Community tree planting helps children to reconnect with nature

To help children understand more about nature and caring for the environment, the Bristol city council funds tree planting project for Bristol primary school children.   

‘One Tree Per Child’

Bristol is the first city in the world to roll out the ‘One Tree Per Child’ initiative, which will also involve experts going into schools and talking to youngsters about the environment. All of Bristol’s primary school pupils will get the chance to plant at least one tree as part of a global initiative launched by the pop star and actor Olivia Newton-John.

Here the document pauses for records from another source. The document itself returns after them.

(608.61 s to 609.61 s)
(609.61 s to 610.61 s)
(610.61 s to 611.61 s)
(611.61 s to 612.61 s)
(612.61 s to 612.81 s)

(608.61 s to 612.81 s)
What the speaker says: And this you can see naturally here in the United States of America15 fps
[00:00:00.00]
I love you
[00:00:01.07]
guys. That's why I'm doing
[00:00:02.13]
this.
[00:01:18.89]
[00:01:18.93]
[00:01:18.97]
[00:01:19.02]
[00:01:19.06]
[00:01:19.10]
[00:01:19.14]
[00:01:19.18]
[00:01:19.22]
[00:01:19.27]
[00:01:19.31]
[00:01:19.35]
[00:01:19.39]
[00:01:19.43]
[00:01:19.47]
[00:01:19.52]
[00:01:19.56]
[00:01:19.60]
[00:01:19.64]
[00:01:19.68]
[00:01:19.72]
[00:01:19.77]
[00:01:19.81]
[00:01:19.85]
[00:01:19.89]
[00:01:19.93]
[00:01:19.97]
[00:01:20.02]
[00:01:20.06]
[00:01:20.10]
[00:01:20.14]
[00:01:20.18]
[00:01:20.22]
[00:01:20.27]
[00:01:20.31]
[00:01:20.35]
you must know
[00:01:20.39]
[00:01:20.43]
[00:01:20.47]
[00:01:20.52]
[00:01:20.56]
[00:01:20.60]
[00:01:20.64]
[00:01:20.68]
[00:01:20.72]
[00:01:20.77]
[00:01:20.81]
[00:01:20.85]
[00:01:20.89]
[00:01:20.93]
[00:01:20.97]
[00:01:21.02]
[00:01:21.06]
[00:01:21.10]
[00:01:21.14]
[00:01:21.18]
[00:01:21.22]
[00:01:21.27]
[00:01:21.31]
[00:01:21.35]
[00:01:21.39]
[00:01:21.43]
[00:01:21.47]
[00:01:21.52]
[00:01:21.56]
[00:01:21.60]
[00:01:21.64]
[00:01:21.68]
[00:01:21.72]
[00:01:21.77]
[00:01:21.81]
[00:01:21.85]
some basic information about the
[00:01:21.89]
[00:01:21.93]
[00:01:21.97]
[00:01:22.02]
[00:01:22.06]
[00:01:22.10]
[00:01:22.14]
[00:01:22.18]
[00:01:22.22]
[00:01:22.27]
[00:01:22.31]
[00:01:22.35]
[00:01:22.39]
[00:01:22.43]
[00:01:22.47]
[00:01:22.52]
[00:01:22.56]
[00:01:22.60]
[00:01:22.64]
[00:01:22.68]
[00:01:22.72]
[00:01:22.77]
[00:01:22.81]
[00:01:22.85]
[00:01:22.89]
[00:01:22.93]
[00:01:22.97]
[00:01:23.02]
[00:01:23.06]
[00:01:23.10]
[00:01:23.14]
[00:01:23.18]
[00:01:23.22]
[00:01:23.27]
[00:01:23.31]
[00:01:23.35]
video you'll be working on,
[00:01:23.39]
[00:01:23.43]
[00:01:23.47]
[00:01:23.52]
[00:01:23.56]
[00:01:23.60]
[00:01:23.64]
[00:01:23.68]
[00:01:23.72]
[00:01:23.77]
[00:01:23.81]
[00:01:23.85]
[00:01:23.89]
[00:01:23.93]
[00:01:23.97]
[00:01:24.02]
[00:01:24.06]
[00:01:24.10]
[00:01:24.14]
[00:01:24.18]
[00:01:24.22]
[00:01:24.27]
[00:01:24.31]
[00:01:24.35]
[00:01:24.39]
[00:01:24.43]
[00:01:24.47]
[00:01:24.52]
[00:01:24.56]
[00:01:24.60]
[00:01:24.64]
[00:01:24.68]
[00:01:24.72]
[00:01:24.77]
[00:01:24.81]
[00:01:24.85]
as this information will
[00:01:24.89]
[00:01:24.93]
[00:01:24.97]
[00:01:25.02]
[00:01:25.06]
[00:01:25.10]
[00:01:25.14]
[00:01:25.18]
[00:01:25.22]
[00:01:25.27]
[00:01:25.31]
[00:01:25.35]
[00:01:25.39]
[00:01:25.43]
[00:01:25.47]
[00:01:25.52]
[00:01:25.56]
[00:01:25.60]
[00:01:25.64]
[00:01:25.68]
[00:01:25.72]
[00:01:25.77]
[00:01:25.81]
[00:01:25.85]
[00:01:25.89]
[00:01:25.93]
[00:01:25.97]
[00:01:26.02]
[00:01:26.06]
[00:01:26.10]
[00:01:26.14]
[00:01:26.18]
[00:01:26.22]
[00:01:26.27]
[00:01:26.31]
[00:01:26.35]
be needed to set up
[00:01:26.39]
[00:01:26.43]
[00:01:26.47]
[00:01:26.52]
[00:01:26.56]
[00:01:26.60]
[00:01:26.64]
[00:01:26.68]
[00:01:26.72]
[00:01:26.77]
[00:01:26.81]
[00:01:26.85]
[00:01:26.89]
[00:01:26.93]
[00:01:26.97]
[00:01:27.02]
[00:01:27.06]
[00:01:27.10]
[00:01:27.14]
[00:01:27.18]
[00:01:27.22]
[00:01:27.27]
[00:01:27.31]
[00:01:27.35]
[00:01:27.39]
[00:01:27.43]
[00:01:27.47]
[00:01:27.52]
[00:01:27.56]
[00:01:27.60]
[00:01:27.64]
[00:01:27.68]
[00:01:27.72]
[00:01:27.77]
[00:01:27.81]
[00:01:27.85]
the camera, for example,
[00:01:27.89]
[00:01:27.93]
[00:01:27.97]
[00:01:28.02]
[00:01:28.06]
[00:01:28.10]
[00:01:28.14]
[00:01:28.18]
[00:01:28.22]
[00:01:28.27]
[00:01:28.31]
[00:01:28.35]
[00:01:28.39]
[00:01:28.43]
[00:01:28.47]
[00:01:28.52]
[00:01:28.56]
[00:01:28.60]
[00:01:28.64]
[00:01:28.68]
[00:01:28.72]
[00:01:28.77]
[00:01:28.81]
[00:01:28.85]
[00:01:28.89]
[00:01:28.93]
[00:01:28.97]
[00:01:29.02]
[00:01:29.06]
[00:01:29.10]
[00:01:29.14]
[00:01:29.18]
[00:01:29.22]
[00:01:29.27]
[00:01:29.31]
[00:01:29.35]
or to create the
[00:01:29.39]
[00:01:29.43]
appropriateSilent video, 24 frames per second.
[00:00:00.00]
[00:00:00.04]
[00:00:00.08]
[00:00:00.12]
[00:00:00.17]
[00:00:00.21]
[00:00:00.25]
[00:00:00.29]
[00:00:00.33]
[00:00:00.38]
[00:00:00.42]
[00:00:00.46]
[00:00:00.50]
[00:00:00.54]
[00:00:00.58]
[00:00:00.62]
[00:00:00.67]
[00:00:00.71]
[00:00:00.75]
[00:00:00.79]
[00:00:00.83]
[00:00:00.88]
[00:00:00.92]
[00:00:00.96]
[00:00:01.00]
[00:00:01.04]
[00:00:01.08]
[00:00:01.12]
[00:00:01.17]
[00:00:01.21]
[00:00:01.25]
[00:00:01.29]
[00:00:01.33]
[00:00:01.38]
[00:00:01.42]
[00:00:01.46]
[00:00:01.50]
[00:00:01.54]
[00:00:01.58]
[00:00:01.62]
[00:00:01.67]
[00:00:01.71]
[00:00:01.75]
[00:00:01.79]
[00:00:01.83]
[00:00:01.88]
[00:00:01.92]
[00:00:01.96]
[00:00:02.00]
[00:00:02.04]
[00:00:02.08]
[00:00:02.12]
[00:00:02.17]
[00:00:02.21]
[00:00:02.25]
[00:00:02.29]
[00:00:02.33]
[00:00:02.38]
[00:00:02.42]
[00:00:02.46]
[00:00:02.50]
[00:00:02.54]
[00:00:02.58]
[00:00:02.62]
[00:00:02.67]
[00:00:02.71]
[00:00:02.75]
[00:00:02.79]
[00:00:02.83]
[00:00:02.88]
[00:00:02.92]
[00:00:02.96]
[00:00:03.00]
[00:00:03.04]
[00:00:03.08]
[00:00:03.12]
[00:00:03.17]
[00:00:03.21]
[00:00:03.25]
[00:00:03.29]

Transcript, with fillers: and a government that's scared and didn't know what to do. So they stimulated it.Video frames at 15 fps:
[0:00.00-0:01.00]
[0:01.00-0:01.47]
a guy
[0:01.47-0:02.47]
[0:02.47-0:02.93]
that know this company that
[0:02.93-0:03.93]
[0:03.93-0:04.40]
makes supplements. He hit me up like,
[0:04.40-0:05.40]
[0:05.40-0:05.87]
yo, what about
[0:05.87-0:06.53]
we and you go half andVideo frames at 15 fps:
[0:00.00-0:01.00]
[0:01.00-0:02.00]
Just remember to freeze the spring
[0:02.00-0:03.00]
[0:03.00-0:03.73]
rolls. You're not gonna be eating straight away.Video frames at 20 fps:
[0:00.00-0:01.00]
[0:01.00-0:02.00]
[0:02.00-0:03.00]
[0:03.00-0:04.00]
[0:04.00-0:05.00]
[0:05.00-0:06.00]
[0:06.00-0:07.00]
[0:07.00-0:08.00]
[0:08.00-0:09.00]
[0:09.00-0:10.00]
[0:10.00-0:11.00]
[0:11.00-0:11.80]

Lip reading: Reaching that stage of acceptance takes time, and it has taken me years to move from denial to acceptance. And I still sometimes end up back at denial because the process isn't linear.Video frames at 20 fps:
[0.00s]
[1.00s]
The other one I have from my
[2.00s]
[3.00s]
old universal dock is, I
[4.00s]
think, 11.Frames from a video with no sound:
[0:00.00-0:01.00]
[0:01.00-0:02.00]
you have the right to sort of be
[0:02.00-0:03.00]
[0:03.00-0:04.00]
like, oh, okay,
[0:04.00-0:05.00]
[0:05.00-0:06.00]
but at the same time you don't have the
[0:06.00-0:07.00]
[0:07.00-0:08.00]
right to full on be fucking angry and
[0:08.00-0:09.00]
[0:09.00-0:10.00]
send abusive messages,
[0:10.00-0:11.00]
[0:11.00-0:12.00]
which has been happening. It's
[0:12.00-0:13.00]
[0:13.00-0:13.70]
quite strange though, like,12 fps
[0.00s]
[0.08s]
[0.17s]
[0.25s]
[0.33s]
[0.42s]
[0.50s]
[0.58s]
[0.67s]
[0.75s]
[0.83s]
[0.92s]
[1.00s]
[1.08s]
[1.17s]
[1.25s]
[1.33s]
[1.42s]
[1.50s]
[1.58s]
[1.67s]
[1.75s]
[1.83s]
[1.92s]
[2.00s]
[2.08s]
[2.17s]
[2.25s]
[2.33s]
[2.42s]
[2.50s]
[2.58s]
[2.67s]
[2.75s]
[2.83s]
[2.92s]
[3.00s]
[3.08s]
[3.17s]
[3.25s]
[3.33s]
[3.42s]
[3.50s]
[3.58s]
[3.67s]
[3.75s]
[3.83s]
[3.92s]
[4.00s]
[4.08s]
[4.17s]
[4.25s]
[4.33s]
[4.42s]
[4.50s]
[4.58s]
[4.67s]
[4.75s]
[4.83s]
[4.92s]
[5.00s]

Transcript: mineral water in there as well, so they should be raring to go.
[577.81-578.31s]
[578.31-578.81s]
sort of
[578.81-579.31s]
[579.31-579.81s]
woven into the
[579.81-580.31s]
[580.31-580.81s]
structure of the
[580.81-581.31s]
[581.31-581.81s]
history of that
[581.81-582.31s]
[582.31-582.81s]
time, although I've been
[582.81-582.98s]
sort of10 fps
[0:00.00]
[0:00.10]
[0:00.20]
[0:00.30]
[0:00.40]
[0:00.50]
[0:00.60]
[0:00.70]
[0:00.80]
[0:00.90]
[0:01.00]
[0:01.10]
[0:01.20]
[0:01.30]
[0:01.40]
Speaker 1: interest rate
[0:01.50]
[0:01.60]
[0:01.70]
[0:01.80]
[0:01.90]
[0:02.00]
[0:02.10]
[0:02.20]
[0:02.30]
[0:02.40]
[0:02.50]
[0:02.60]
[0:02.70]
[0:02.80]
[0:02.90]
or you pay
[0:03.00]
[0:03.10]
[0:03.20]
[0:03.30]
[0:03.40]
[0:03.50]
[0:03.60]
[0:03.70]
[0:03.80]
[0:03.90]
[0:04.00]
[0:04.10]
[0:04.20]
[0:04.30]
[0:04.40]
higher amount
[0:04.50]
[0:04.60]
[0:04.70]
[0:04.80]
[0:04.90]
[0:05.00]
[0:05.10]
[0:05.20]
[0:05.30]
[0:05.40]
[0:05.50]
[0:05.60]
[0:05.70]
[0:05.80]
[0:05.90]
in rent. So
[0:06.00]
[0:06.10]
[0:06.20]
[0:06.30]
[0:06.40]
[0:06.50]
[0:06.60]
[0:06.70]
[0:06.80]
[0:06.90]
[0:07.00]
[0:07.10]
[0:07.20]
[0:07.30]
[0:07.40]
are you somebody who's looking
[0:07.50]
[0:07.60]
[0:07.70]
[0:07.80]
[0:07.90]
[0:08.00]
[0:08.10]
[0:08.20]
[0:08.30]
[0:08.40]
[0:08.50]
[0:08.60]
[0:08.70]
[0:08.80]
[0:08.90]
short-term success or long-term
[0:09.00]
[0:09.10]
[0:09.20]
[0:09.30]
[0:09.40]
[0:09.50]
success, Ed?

The scheme was launched on the 24 February 2015 in partnership with Bristol City Council. The city council will cover the cost of the trees and tools. If a school does not have spare land to plant its children’s share of the trees, the authority will find a plot for them.

Newton-John, who has planted over 10,000 trees at her home in Australia, said: “I believe that society benefits when young children get out, get their hands in the earth, and plant trees. It’s so exciting for us that Bristol is the first city in the world to roll out the One Tree Per Child project. In years to come, the children who plant a tree will be able to look back and say: ‘That was my tree – I really made a difference!’”

Nature Education

Bristol’s mayor, George Ferguson, said the city’s role as the European Green Capital for 2015 is the ideal place to launch the scheme. He said: “Planting trees and shrubs is a great way for school children to connect to the environment and their local community. As a child’s tree grows, their commitment to the environment and their local community grows as well.”

“Our plan is to plant 36,000 trees, that’s one tree for every child in Bristol’s primary schools. We’ve already planted 10,000 trees and we’re going to plant 26,000 more by March 2016. Local tree planting organisations, native nurseries, horticultural volunteers and community groups are also involved and helping out. It’s a truly community-wide effort!”

The plan is to achieve this by planting 12,000 free fruit trees,12,000 woodland and hedgerow trees and 2,015 specimen trees for parks and green spaces.

Lord Stern, patron of One Tree Per Child, said he hoped Bristol would be the first of many cities and towns around the world to adopt the policy of planting one tree per child. He added: “Having tens of thousands of children involved in tree planting will make Bristol a wonderful role model. If other cities follow Bristol’s example by planting one tree per child, millions of trees could be planted around the world.”